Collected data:
Start of Block

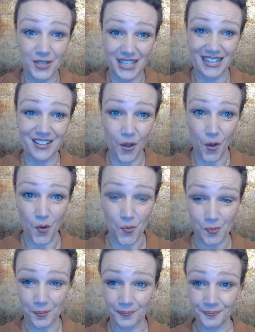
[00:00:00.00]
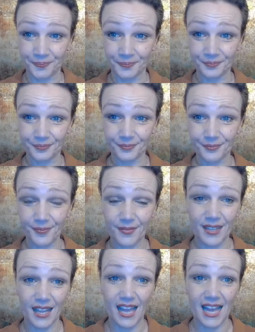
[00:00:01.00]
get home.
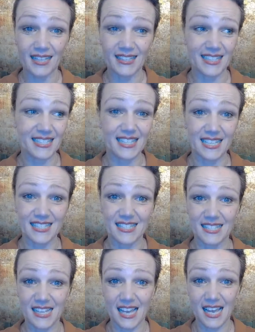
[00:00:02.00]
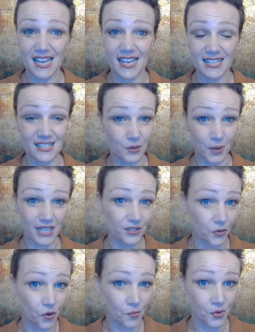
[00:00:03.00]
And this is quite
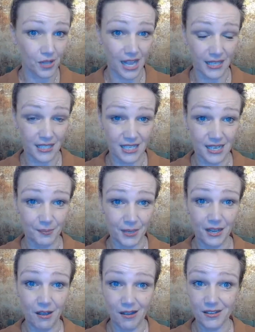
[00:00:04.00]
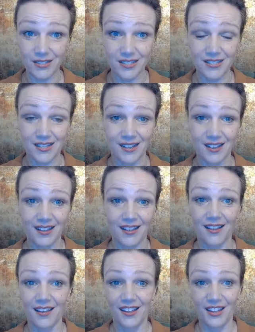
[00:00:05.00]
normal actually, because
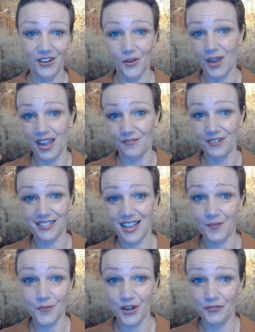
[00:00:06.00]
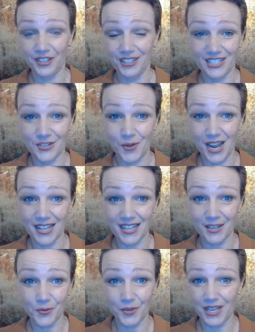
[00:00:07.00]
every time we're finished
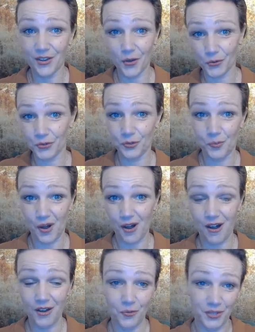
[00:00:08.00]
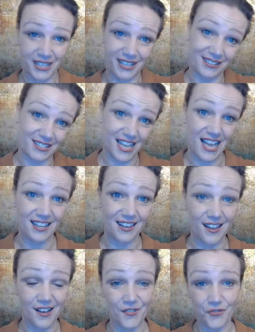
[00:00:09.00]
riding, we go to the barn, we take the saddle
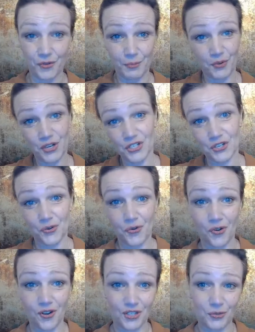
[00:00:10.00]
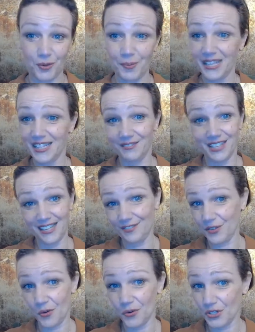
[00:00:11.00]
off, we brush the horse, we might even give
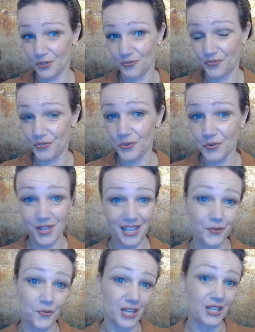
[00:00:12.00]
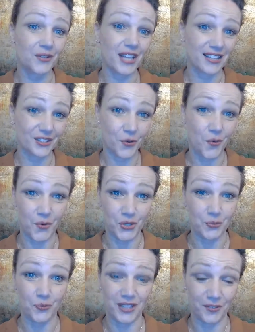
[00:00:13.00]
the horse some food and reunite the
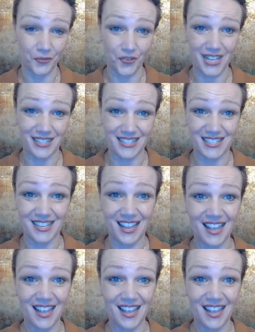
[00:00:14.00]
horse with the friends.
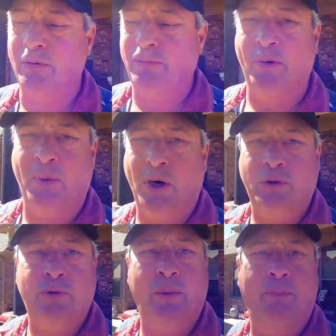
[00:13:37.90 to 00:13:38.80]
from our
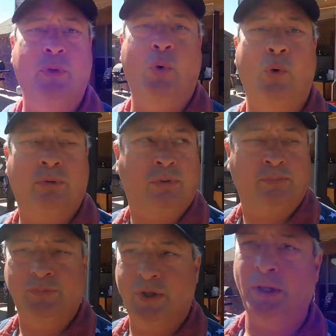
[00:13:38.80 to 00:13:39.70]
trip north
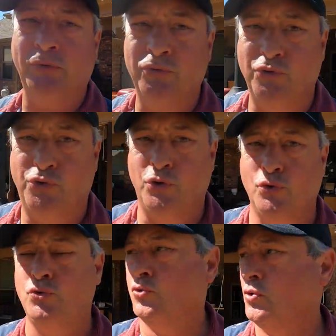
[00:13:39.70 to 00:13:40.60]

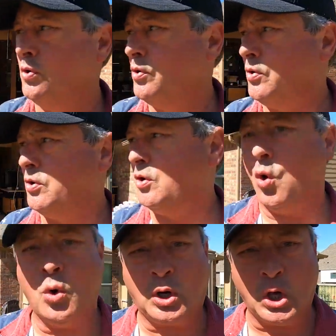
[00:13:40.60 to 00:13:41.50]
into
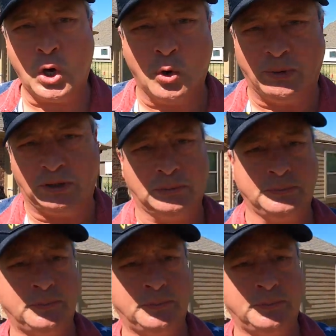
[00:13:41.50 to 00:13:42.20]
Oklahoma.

End of Block

Task prompt:
Your copy should hold only the lines running from the one that contains "[00:00:04.00]" through the final line of the data; transcribe them exactly, both ends included, and leave pictures out.

Written answer:
[00:00:04.00]
[00:00:05.00]
normal actually, because
[00:00:06.00]
[00:00:07.00]
every time we're finished
[00:00:08.00]
[00:00:09.00]
riding, we go to the barn, we take the saddle
[00:00:10.00]
[00:00:11.00]
off, we brush the horse, we might even give
[00:00:12.00]
[00:00:13.00]
the horse some food and reunite the
[00:00:14.00]
horse with the friends.
[00:13:37.90 to 00:13:38.80]
from our
[00:13:38.80 to 00:13:39.70]
trip north
[00:13:39.70 to 00:13:40.60]

[00:13:40.60 to 00:13:41.50]
into
[00:13:41.50 to 00:13:42.20]
Oklahoma.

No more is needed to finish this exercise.